BEGIN
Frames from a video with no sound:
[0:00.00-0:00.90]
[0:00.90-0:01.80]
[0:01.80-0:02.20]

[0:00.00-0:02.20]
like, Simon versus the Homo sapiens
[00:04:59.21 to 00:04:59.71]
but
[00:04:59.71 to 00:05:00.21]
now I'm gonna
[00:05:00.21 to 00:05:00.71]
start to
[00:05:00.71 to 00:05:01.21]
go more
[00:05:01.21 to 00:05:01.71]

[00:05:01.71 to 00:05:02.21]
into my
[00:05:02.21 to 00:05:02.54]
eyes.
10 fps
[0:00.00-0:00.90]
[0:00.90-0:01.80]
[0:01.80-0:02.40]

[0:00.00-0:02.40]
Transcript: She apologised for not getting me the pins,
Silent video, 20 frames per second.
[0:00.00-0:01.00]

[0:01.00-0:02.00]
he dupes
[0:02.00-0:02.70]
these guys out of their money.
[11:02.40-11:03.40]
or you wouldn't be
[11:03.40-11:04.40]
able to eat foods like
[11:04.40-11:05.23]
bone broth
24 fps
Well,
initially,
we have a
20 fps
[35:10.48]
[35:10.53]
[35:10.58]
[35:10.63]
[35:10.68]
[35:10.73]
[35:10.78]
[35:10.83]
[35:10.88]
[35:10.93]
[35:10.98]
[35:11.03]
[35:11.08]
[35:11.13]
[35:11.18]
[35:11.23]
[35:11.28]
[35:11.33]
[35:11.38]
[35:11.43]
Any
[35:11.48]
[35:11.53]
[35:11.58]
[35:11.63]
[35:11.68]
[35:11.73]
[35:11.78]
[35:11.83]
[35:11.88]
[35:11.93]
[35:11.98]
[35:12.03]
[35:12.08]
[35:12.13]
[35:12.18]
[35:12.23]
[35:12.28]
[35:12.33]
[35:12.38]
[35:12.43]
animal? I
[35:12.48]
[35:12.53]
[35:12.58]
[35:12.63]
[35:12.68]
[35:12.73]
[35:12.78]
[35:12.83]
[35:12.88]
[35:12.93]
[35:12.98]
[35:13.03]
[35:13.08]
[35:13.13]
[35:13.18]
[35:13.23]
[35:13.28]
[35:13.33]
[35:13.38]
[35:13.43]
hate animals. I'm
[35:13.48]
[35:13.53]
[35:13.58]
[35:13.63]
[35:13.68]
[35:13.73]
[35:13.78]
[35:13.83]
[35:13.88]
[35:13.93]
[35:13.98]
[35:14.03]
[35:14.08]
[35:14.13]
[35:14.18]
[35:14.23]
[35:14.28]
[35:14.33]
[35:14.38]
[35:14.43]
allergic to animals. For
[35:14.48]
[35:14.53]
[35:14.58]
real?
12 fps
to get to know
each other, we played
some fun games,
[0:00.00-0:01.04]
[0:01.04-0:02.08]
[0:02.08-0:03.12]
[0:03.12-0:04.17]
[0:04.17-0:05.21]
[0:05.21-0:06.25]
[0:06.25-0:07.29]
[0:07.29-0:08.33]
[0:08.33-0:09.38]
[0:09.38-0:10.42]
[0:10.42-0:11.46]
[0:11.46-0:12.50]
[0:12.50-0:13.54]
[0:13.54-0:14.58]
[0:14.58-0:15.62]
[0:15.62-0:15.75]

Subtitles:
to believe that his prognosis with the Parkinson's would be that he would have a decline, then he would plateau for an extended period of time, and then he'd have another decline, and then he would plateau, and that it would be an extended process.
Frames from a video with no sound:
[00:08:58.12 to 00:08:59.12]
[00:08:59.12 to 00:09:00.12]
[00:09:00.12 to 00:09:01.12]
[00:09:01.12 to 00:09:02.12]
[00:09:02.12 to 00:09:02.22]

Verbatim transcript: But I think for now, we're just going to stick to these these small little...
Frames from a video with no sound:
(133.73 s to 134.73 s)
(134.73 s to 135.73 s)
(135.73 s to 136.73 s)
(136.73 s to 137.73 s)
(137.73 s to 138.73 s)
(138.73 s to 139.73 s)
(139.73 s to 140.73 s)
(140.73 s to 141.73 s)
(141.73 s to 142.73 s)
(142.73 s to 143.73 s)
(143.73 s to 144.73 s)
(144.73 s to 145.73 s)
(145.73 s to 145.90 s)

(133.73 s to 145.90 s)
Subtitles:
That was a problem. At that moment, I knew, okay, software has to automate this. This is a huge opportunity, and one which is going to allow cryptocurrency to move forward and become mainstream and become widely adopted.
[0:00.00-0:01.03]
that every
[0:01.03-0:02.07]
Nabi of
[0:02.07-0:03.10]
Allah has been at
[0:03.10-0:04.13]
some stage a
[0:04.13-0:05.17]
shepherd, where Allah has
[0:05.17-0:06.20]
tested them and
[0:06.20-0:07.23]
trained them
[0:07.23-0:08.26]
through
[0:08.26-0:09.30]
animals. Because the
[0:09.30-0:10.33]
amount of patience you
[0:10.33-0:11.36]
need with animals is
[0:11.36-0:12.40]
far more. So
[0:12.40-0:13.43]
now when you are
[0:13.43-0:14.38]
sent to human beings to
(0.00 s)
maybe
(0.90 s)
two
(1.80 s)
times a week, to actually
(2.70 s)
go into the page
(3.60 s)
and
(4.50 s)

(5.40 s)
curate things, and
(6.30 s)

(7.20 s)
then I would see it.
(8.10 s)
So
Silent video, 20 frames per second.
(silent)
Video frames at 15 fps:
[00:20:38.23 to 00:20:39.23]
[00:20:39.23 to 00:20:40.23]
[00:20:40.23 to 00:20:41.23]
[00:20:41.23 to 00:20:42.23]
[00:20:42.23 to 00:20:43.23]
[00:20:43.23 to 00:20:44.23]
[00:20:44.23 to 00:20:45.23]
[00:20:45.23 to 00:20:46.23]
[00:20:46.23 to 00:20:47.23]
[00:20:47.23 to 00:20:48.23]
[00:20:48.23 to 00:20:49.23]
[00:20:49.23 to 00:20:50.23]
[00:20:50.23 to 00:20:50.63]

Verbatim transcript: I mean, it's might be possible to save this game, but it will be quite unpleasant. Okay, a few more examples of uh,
END
Requirement:
Every line of the material must be returned exactly as it appears.

Answer space:
Frames from a video with no sound:
[0:00.00-0:00.90]
[0:00.90-0:01.80]
[0:01.80-0:02.20]

[0:00.00-0:02.20]
like, Simon versus the Homo sapiens
[00:04:59.21 to 00:04:59.71]
but
[00:04:59.71 to 00:05:00.21]
now I'm gonna
[00:05:00.21 to 00:05:00.71]
start to
[00:05:00.71 to 00:05:01.21]
go more
[00:05:01.21 to 00:05:01.71]

[00:05:01.71 to 00:05:02.21]
into my
[00:05:02.21 to 00:05:02.54]
eyes.
10 fps
[0:00.00-0:00.90]
[0:00.90-0:01.80]
[0:01.80-0:02.40]

[0:00.00-0:02.40]
Transcript: She apologised for not getting me the pins,
Silent video, 20 frames per second.
[0:00.00-0:01.00]

[0:01.00-0:02.00]
he dupes
[0:02.00-0:02.70]
these guys out of their money.
[11:02.40-11:03.40]
or you wouldn't be
[11:03.40-11:04.40]
able to eat foods like
[11:04.40-11:05.23]
bone broth
24 fps
Well,
initially,
we have a
20 fps
[35:10.48]
[35:10.53]
[35:10.58]
[35:10.63]
[35:10.68]
[35:10.73]
[35:10.78]
[35:10.83]
[35:10.88]
[35:10.93]
[35:10.98]
[35:11.03]
[35:11.08]
[35:11.13]
[35:11.18]
[35:11.23]
[35:11.28]
[35:11.33]
[35:11.38]
[35:11.43]
Any
[35:11.48]
[35:11.53]
[35:11.58]
[35:11.63]
[35:11.68]
[35:11.73]
[35:11.78]
[35:11.83]
[35:11.88]
[35:11.93]
[35:11.98]
[35:12.03]
[35:12.08]
[35:12.13]
[35:12.18]
[35:12.23]
[35:12.28]
[35:12.33]
[35:12.38]
[35:12.43]
animal? I
[35:12.48]
[35:12.53]
[35:12.58]
[35:12.63]
[35:12.68]
[35:12.73]
[35:12.78]
[35:12.83]
[35:12.88]
[35:12.93]
[35:12.98]
[35:13.03]
[35:13.08]
[35:13.13]
[35:13.18]
[35:13.23]
[35:13.28]
[35:13.33]
[35:13.38]
[35:13.43]
hate animals. I'm
[35:13.48]
[35:13.53]
[35:13.58]
[35:13.63]
[35:13.68]
[35:13.73]
[35:13.78]
[35:13.83]
[35:13.88]
[35:13.93]
[35:13.98]
[35:14.03]
[35:14.08]
[35:14.13]
[35:14.18]
[35:14.23]
[35:14.28]
[35:14.33]
[35:14.38]
[35:14.43]
allergic to animals. For
[35:14.48]
[35:14.53]
[35:14.58]
real?
12 fps
to get to know
each other, we played
some fun games,
[0:00.00-0:01.04]
[0:01.04-0:02.08]
[0:02.08-0:03.12]
[0:03.12-0:04.17]
[0:04.17-0:05.21]
[0:05.21-0:06.25]
[0:06.25-0:07.29]
[0:07.29-0:08.33]
[0:08.33-0:09.38]
[0:09.38-0:10.42]
[0:10.42-0:11.46]
[0:11.46-0:12.50]
[0:12.50-0:13.54]
[0:13.54-0:14.58]
[0:14.58-0:15.62]
[0:15.62-0:15.75]

Subtitles:
to believe that his prognosis with the Parkinson's would be that he would have a decline, then he would plateau for an extended period of time, and then he'd have another decline, and then he would plateau, and that it would be an extended process.
Frames from a video with no sound:
[00:08:58.12 to 00:08:59.12]
[00:08:59.12 to 00:09:00.12]
[00:09:00.12 to 00:09:01.12]
[00:09:01.12 to 00:09:02.12]
[00:09:02.12 to 00:09:02.22]

Verbatim transcript: But I think for now, we're just going to stick to these these small little...
Frames from a video with no sound:
(133.73 s to 134.73 s)
(134.73 s to 135.73 s)
(135.73 s to 136.73 s)
(136.73 s to 137.73 s)
(137.73 s to 138.73 s)
(138.73 s to 139.73 s)
(139.73 s to 140.73 s)
(140.73 s to 141.73 s)
(141.73 s to 142.73 s)
(142.73 s to 143.73 s)
(143.73 s to 144.73 s)
(144.73 s to 145.73 s)
(145.73 s to 145.90 s)

(133.73 s to 145.90 s)
Subtitles:
That was a problem. At that moment, I knew, okay, software has to automate this. This is a huge opportunity, and one which is going to allow cryptocurrency to move forward and become mainstream and become widely adopted.
[0:00.00-0:01.03]
that every
[0:01.03-0:02.07]
Nabi of
[0:02.07-0:03.10]
Allah has been at
[0:03.10-0:04.13]
some stage a
[0:04.13-0:05.17]
shepherd, where Allah has
[0:05.17-0:06.20]
tested them and
[0:06.20-0:07.23]
trained them
[0:07.23-0:08.26]
through
[0:08.26-0:09.30]
animals. Because the
[0:09.30-0:10.33]
amount of patience you
[0:10.33-0:11.36]
need with animals is
[0:11.36-0:12.40]
far more. So
[0:12.40-0:13.43]
now when you are
[0:13.43-0:14.38]
sent to human beings to
(0.00 s)
maybe
(0.90 s)
two
(1.80 s)
times a week, to actually
(2.70 s)
go into the page
(3.60 s)
and
(4.50 s)

(5.40 s)
curate things, and
(6.30 s)

(7.20 s)
then I would see it.
(8.10 s)
So
Silent video, 20 frames per second.
(silent)
Video frames at 15 fps:
[00:20:38.23 to 00:20:39.23]
[00:20:39.23 to 00:20:40.23]
[00:20:40.23 to 00:20:41.23]
[00:20:41.23 to 00:20:42.23]
[00:20:42.23 to 00:20:43.23]
[00:20:43.23 to 00:20:44.23]
[00:20:44.23 to 00:20:45.23]
[00:20:45.23 to 00:20:46.23]
[00:20:46.23 to 00:20:47.23]
[00:20:47.23 to 00:20:48.23]
[00:20:48.23 to 00:20:49.23]
[00:20:49.23 to 00:20:50.23]
[00:20:50.23 to 00:20:50.63]

Verbatim transcript: I mean, it's might be possible to save this game, but it will be quite unpleasant. Okay, a few more examples of uh,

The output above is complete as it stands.